The 50mm gives a closer look at the trees and I decided to make a longer video that gives a better view of how nature evolves with that footage. I ended up with 120 seconds.

Link to the video in HD on YouTube.

The last video is a version from the 24mm footage. That’s the short one. One year in 60 seconds…

Link to the video in HD on YouTube.

Download the full quality versions through BitTorrent:

All the videos are available on Mininova for download through BitTorrent in HD:

24 mm – One Year in 60 seconds (1280×720 30P)
15 mm – One Year in 90 seconds (1280×720 30P)
50 mm – One Year in 120 seconds (1280×720 30P)

How To-video (english) (1280×720 30P)

How did you do it?

The way I did it is actually quite simple. I found a spot on my balcony where I could place the camera in the exact same spot each time. Then I recorded video clips at irregular intervals. More or less once a week all thorugh 2009. More often during spring and autumn and not that often during summer and winter. All the videos are then put together using lots of dissolves.

It’s easier to explain the process in a video, so here it is:

Link to the video in HD on YouTube.

The audio

The sound was simply recorded with the Canon 5D Mark II as well. And left as it was recorded on all the clips in the video.

Can I use the videos in my projects?

Yes. All the videos are licensed with a Creative Commons License. To be exact: by attribution, share alike, non commercial.

Creative Commons License
This work by Eirik Solheim is licensed under a Creative Commons Attribution-Noncommercial-Share Alike 3.0 Norway License.
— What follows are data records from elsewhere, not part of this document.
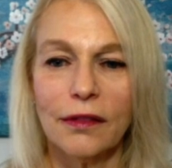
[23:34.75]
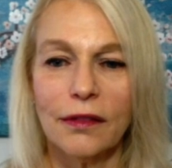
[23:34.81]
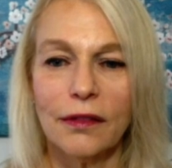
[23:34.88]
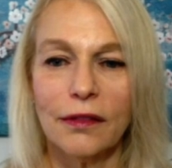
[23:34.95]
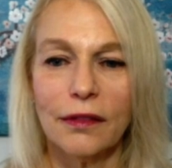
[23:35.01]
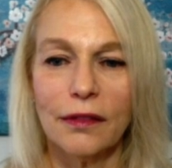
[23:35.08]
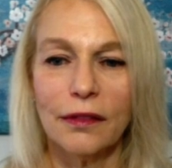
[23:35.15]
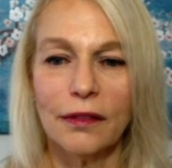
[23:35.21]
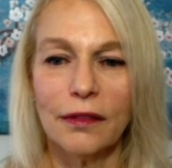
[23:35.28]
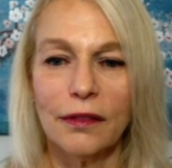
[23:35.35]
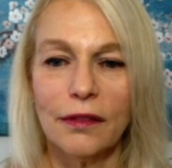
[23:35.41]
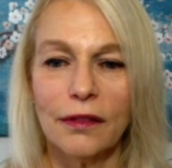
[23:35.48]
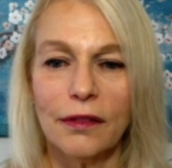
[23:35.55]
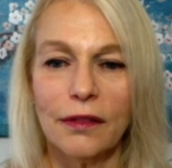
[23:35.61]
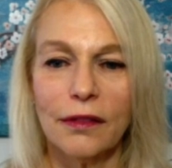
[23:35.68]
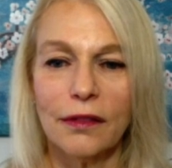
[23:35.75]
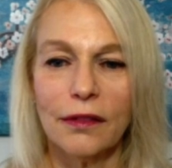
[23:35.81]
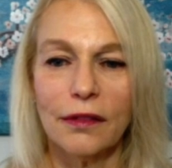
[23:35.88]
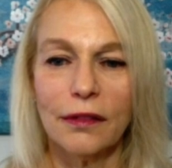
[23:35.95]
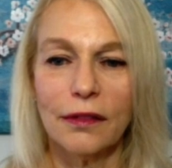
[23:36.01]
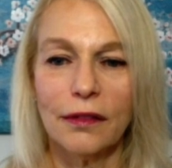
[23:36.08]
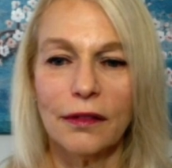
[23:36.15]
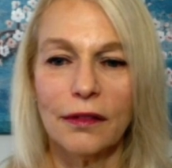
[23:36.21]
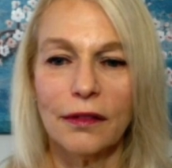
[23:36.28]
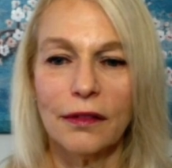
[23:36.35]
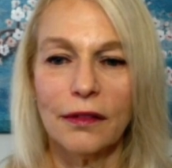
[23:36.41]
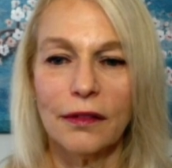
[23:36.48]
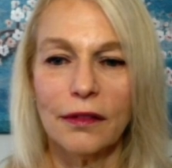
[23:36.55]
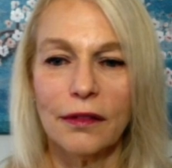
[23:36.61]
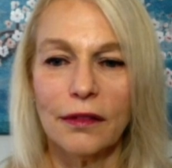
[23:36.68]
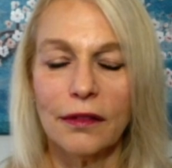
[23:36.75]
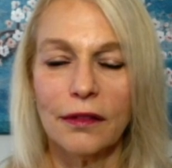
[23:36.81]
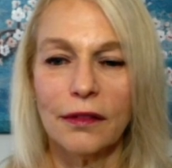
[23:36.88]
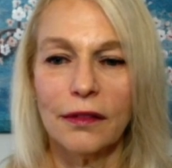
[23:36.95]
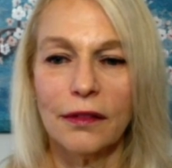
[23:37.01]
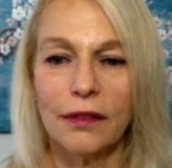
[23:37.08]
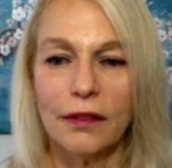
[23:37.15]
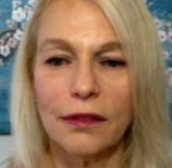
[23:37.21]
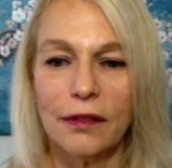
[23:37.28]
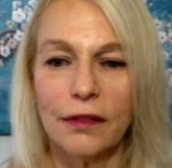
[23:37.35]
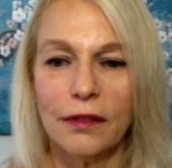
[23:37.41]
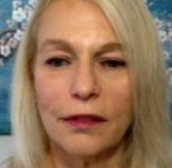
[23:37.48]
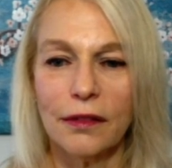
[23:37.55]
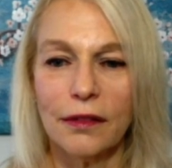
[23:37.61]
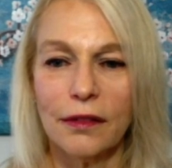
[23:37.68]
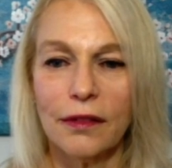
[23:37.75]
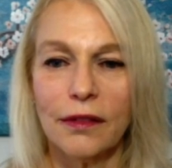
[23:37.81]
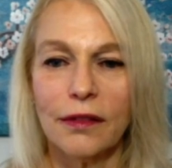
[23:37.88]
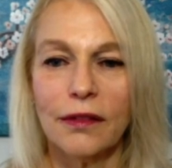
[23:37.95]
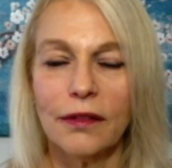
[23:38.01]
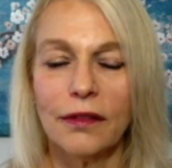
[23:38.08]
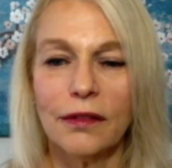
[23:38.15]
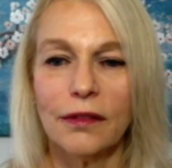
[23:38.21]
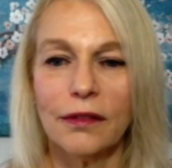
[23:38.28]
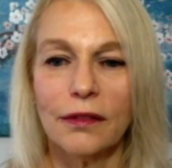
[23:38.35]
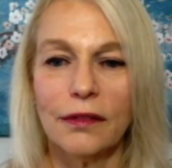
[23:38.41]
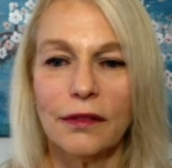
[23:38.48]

(not speaking)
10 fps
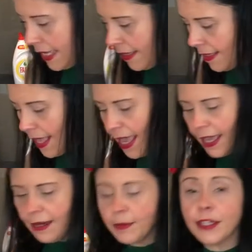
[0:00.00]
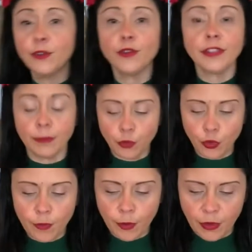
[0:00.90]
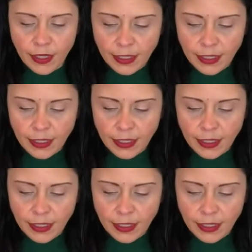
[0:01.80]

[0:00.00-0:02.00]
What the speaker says: Then I'm gonna use some turmeric.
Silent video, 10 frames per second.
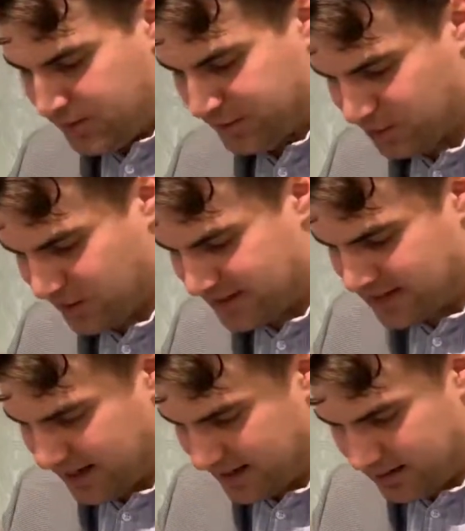for
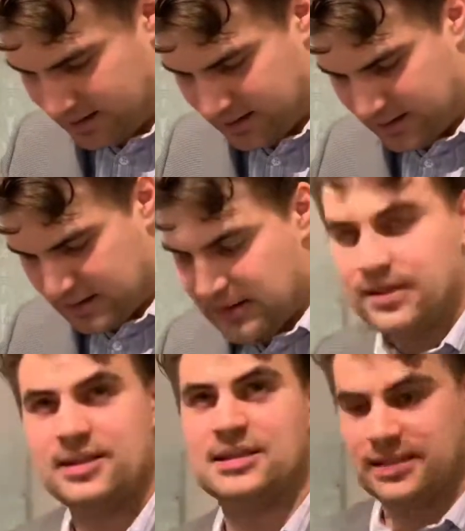translating.
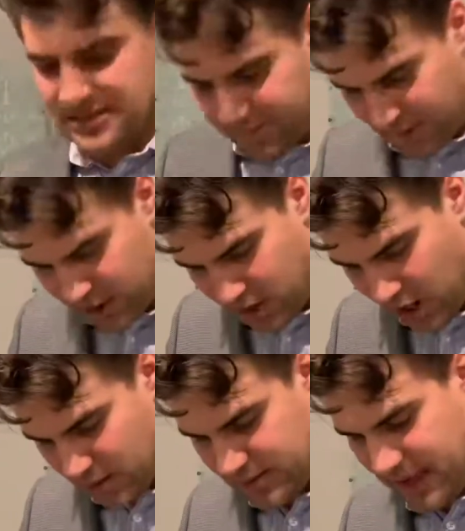This is a different
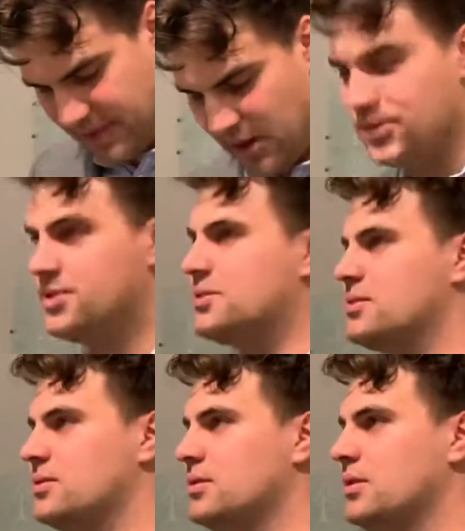code than
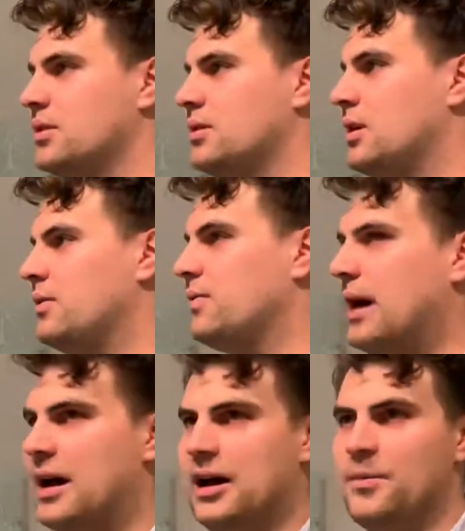those
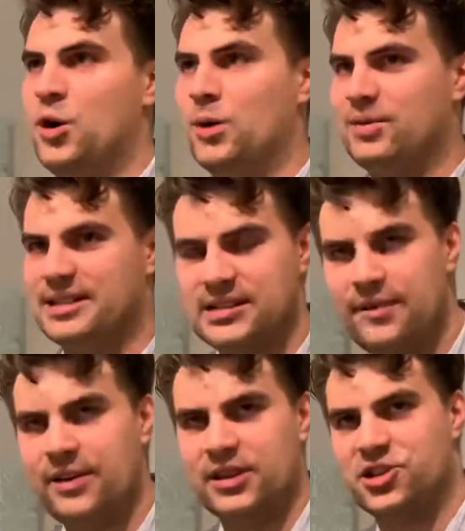who are
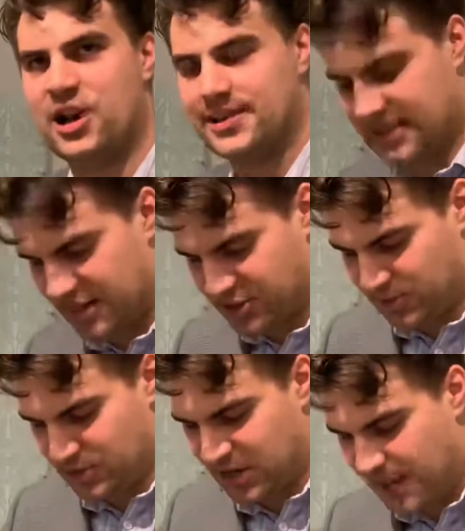receiving the translation
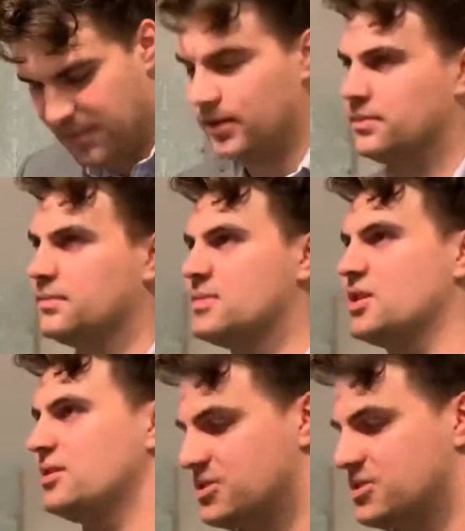will type in. So there's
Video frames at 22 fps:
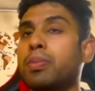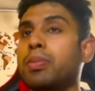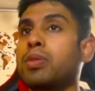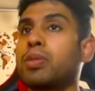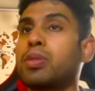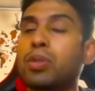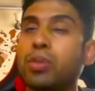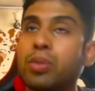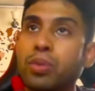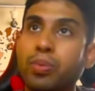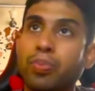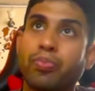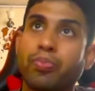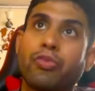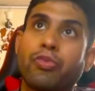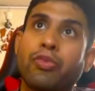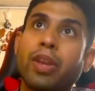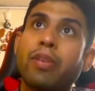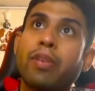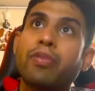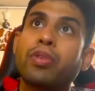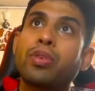So we
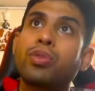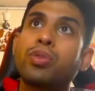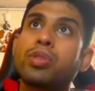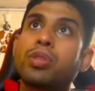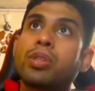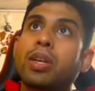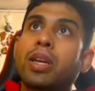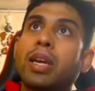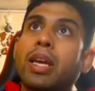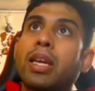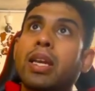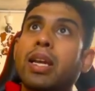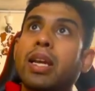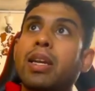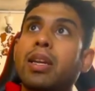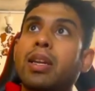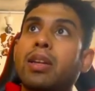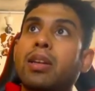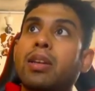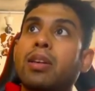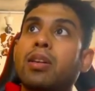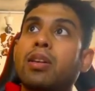have used
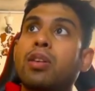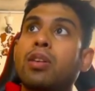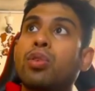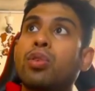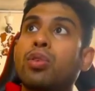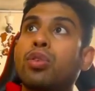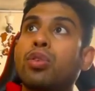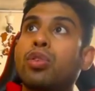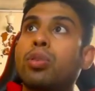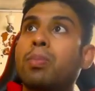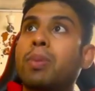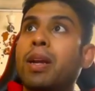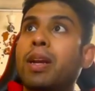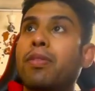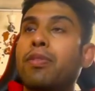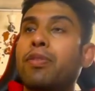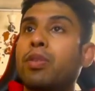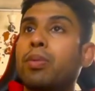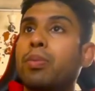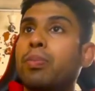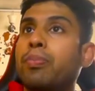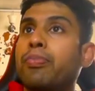n8n, a low-code
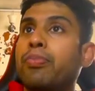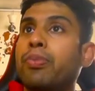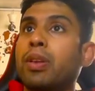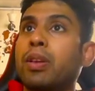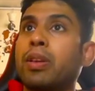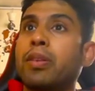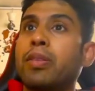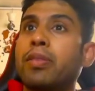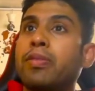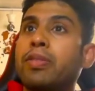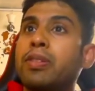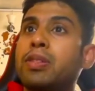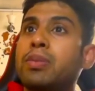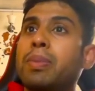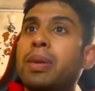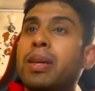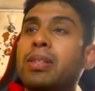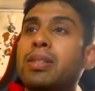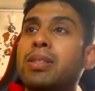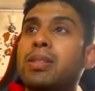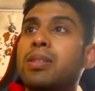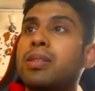platform, which
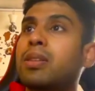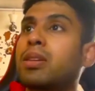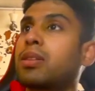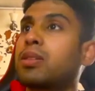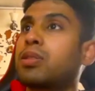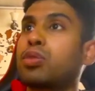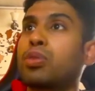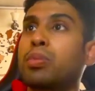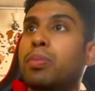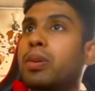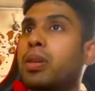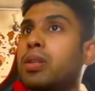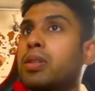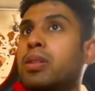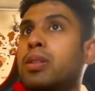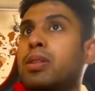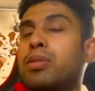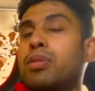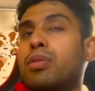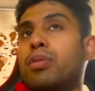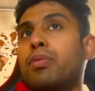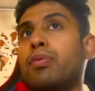makes things super easy.
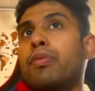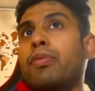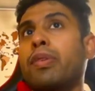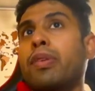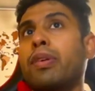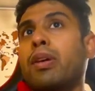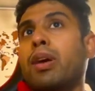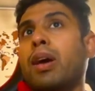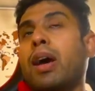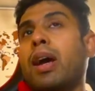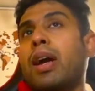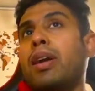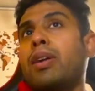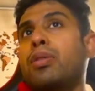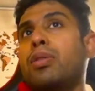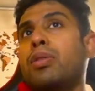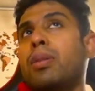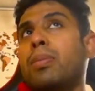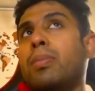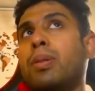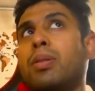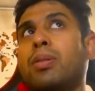I took
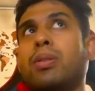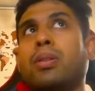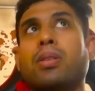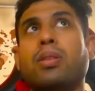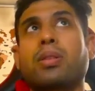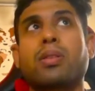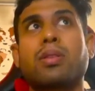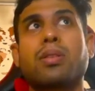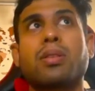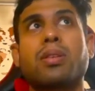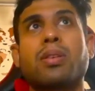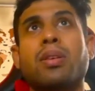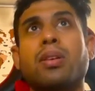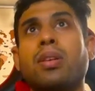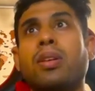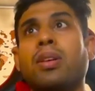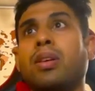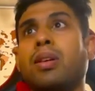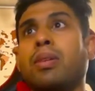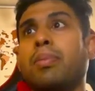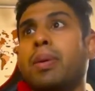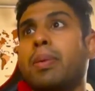about
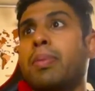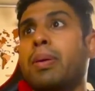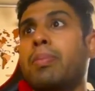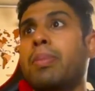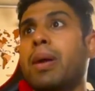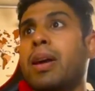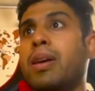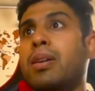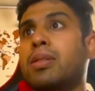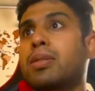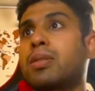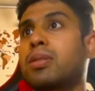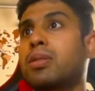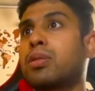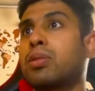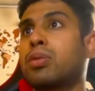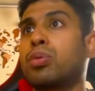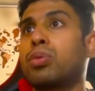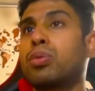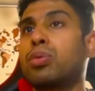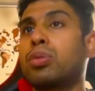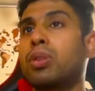maybe max
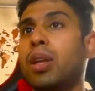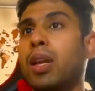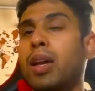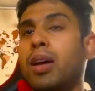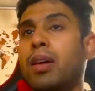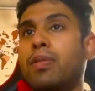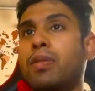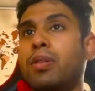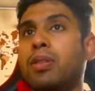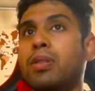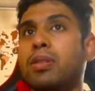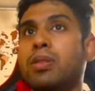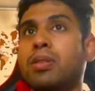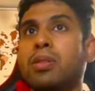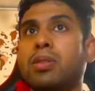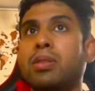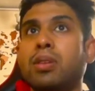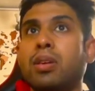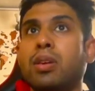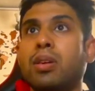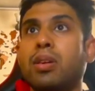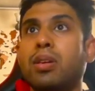2 to 3 hours
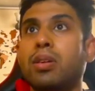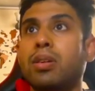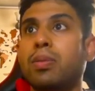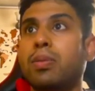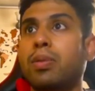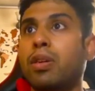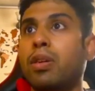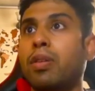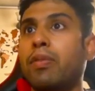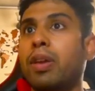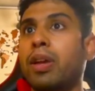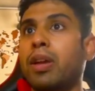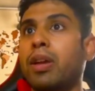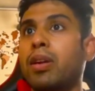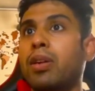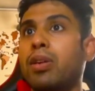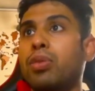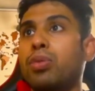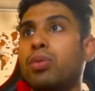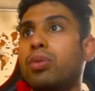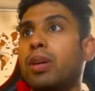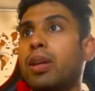on a weekend
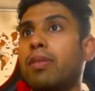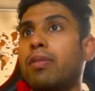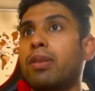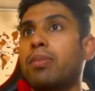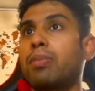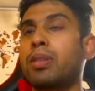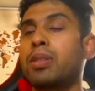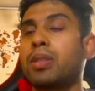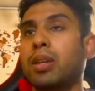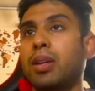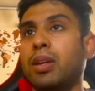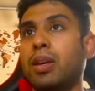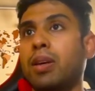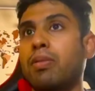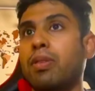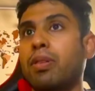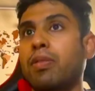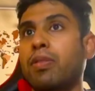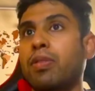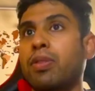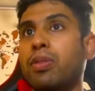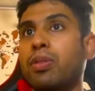to develop this entire
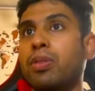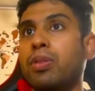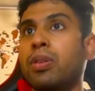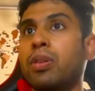workflow.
But what about commercial use?

If you want to use the video commercially I’ve decided to test a feature called Files Forever. At my hosting company, Dreamhost. You can buy a royalty-free, free, totally clean full quality version of the file. It’s a ridiculous $99,- and the money will cover parts of my hosting fees for this website. Buy the files here:

One year in 60 seconds (24 mm)
One year in 90 seconds (15 mm)
One year in 120 seconds (50 mm)

Yeah. But I want to buy the original footage. The files directly from your 5D. I want to edit this myself. No problem. Please contact me at:
eirikso (at) eirikso (dot) com

Where was this filmed?

In Oslo, Norway

I don’t believe you, this is fake.

If you think the video was made in post production using fancy graphics software… Well, that’s your problem. Not mine.

I want to make something amazing from the raw clips

Contact me, and we’ll see what we can do.

I have other questions

Use the comments, so that I can answer to all the other people with the same questions.

…and by the way: if you’re into geocaching I’ve actually placed a cache in the area you see in the videos.